--- Problem requirements ---
Type out all the records word for word. Any pictures are to be left out.

Dataset entries:

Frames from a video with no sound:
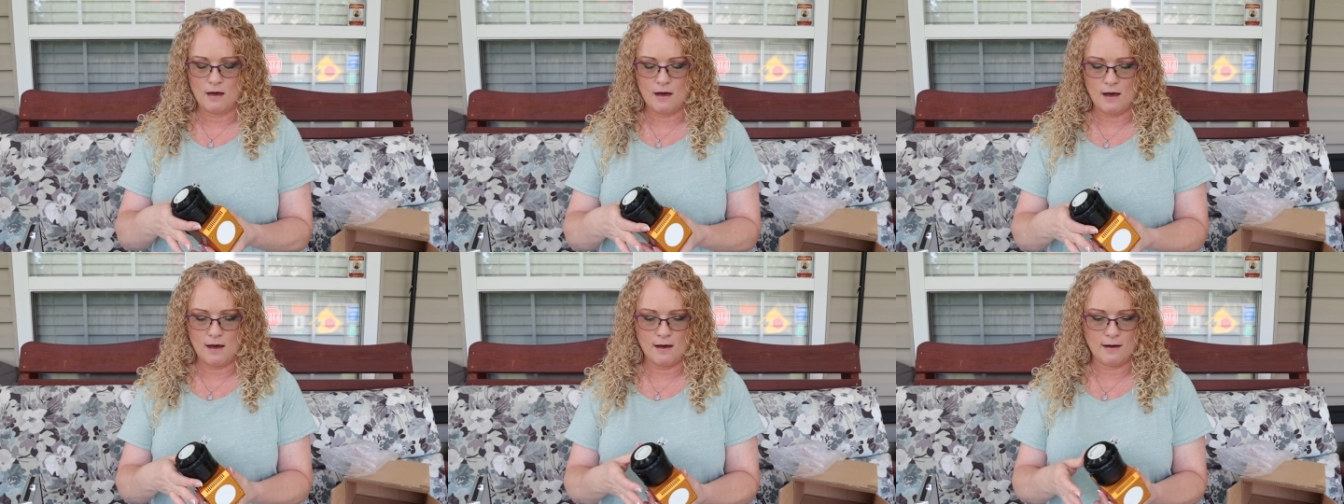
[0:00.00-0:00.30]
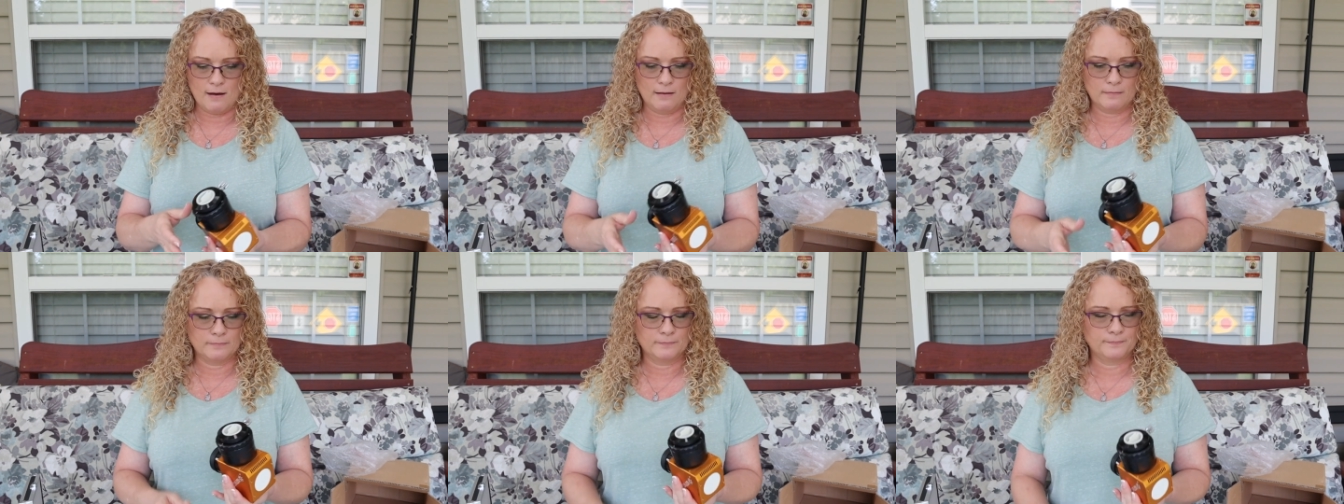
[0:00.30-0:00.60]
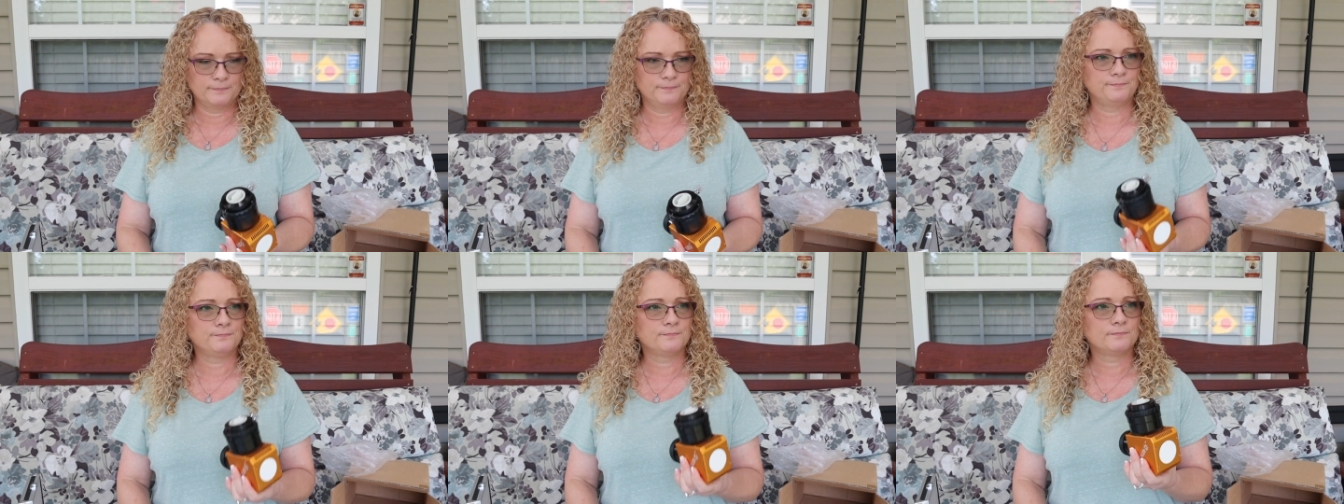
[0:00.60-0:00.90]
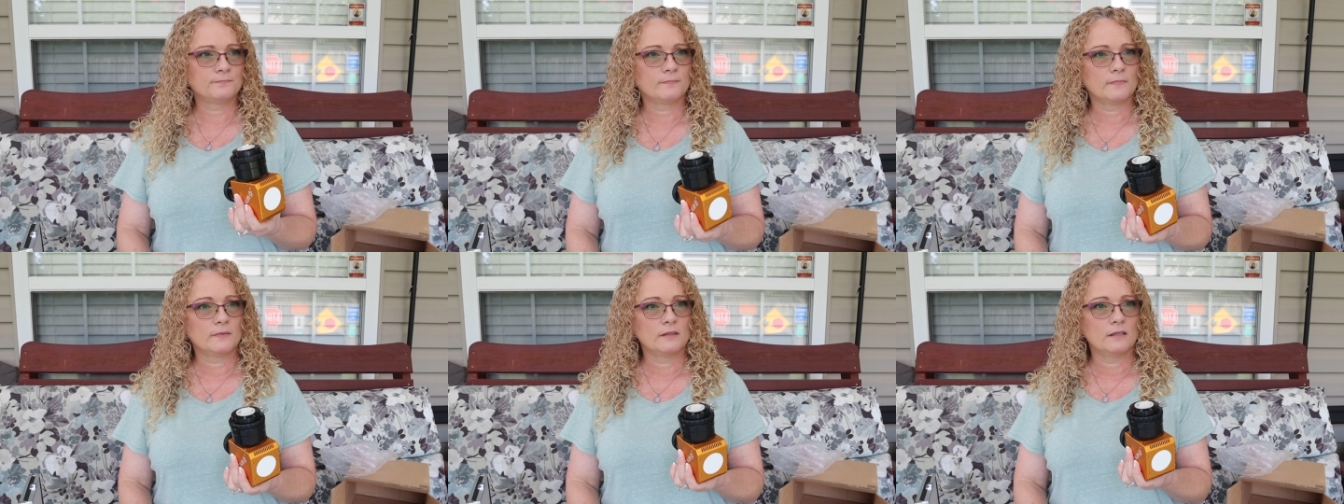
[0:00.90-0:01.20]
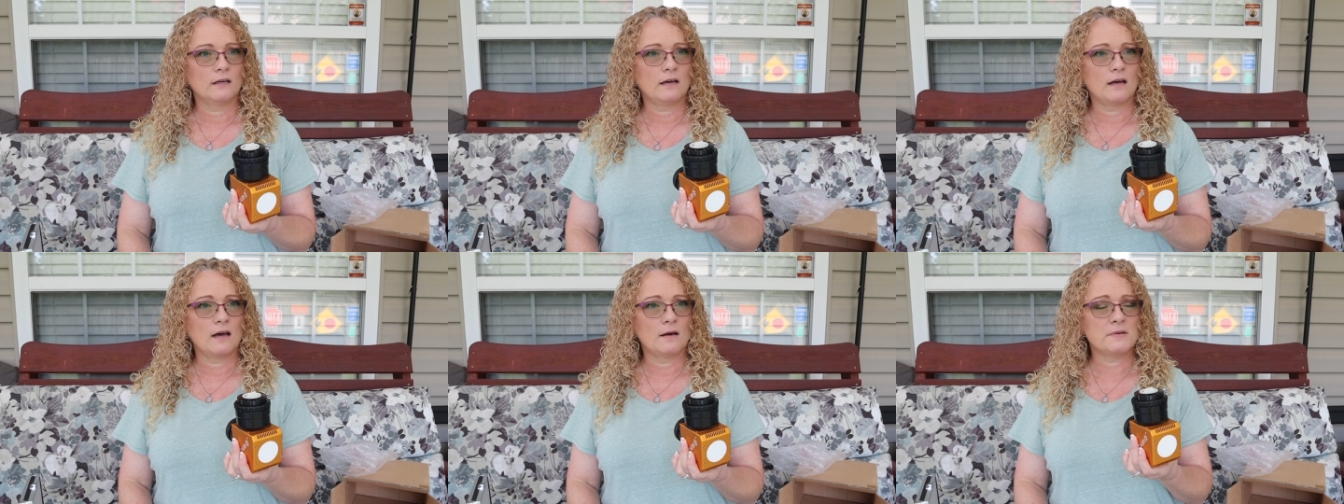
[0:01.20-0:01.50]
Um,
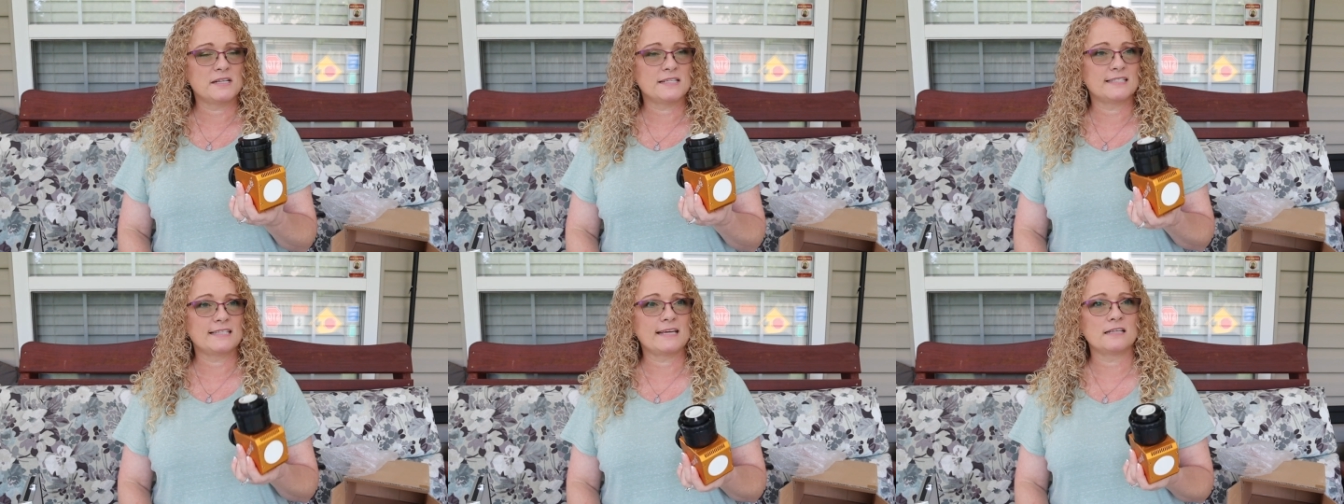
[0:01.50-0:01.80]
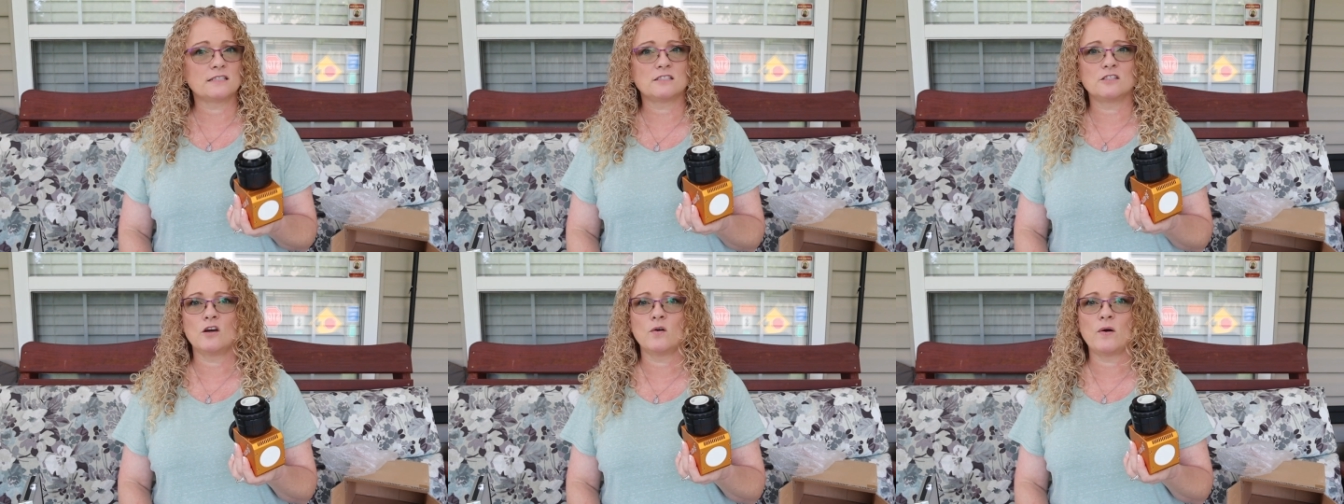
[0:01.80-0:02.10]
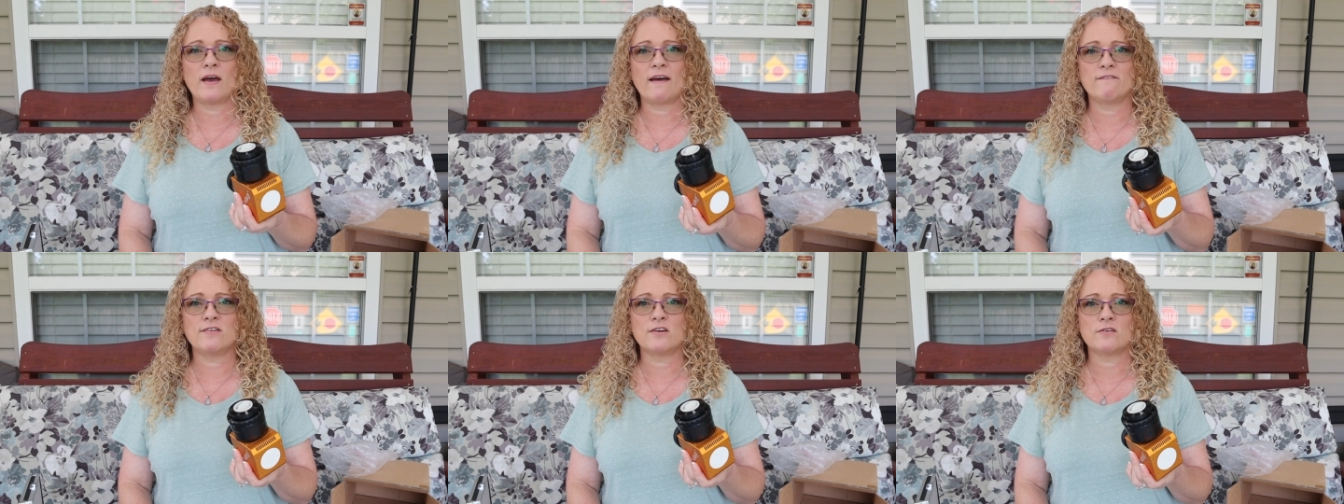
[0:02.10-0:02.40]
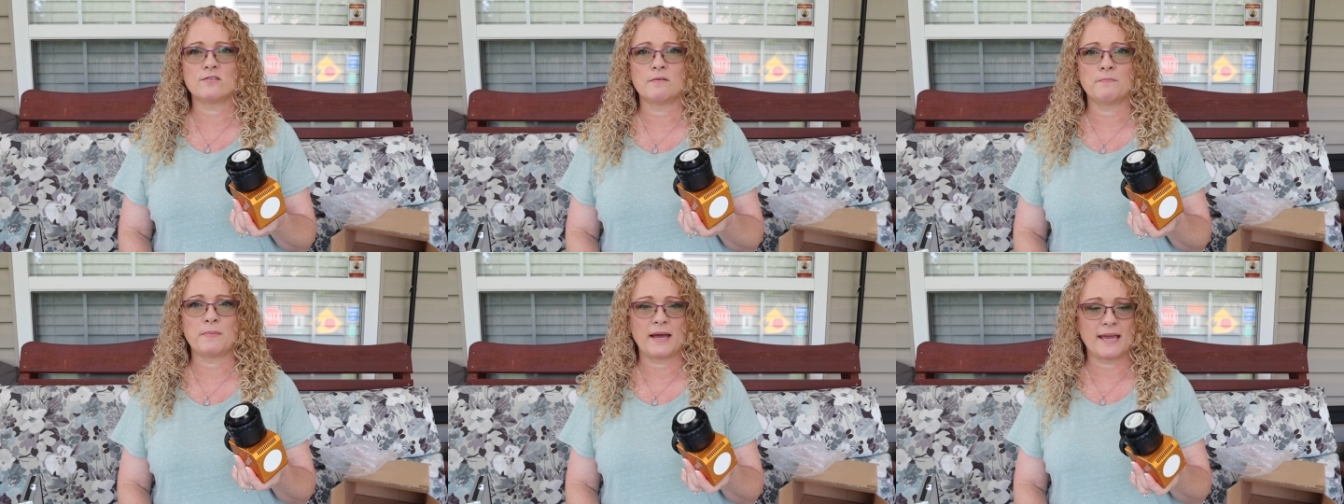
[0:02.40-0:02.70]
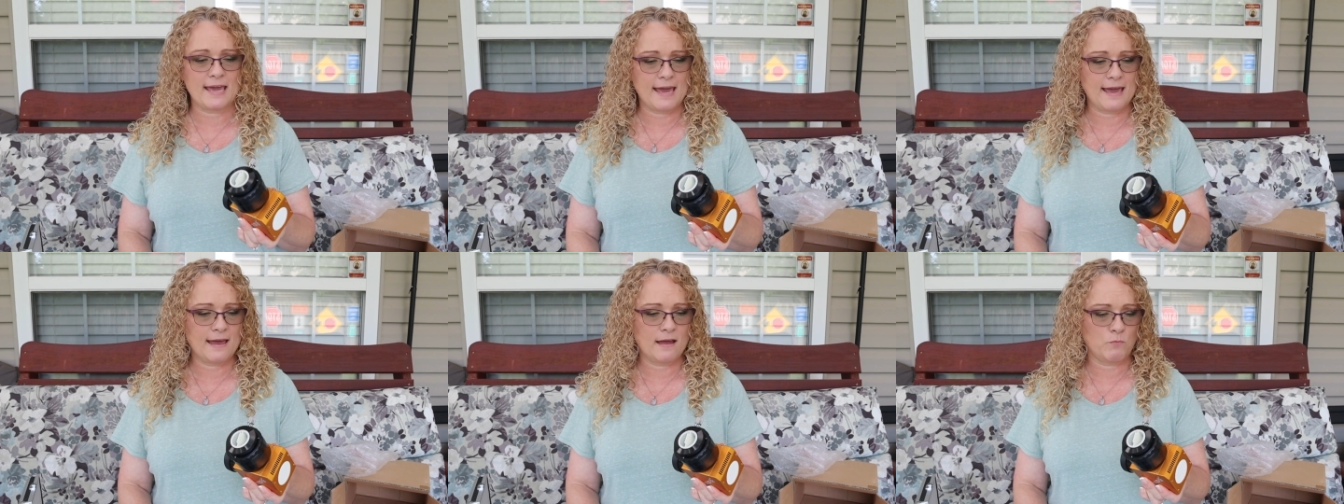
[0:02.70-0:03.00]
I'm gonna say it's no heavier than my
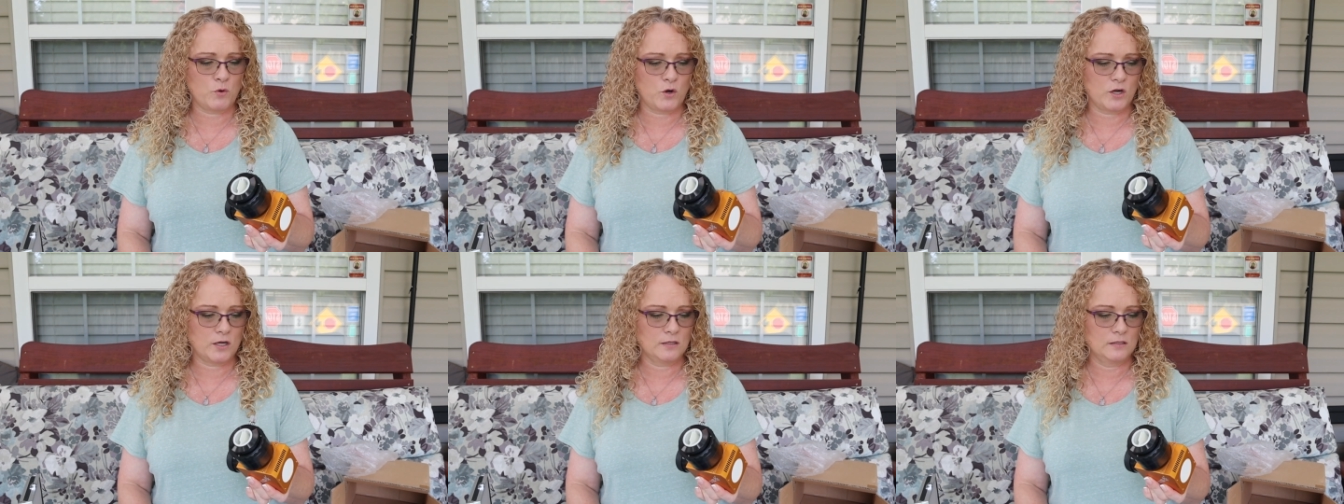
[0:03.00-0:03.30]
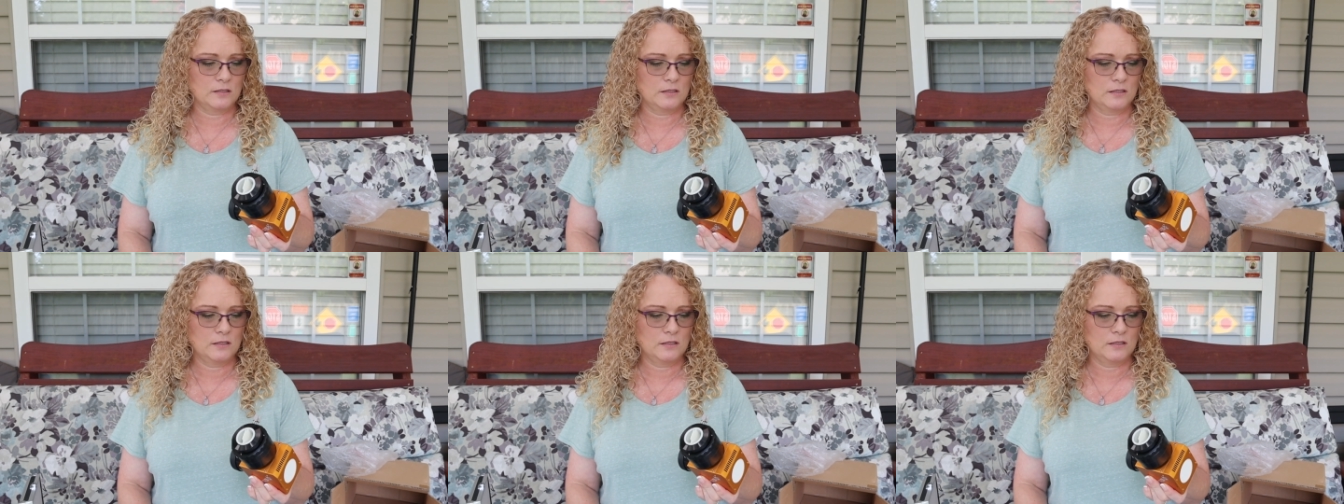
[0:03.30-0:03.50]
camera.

--- Task output ---
Frames from a video with no sound:
[0:00.00-0:00.30]
[0:00.30-0:00.60]
[0:00.60-0:00.90]
[0:00.90-0:01.20]
[0:01.20-0:01.50]
Um,
[0:01.50-0:01.80]
[0:01.80-0:02.10]
[0:02.10-0:02.40]
[0:02.40-0:02.70]
[0:02.70-0:03.00]
I'm gonna say it's no heavier than my
[0:03.00-0:03.30]
[0:03.30-0:03.50]
camera.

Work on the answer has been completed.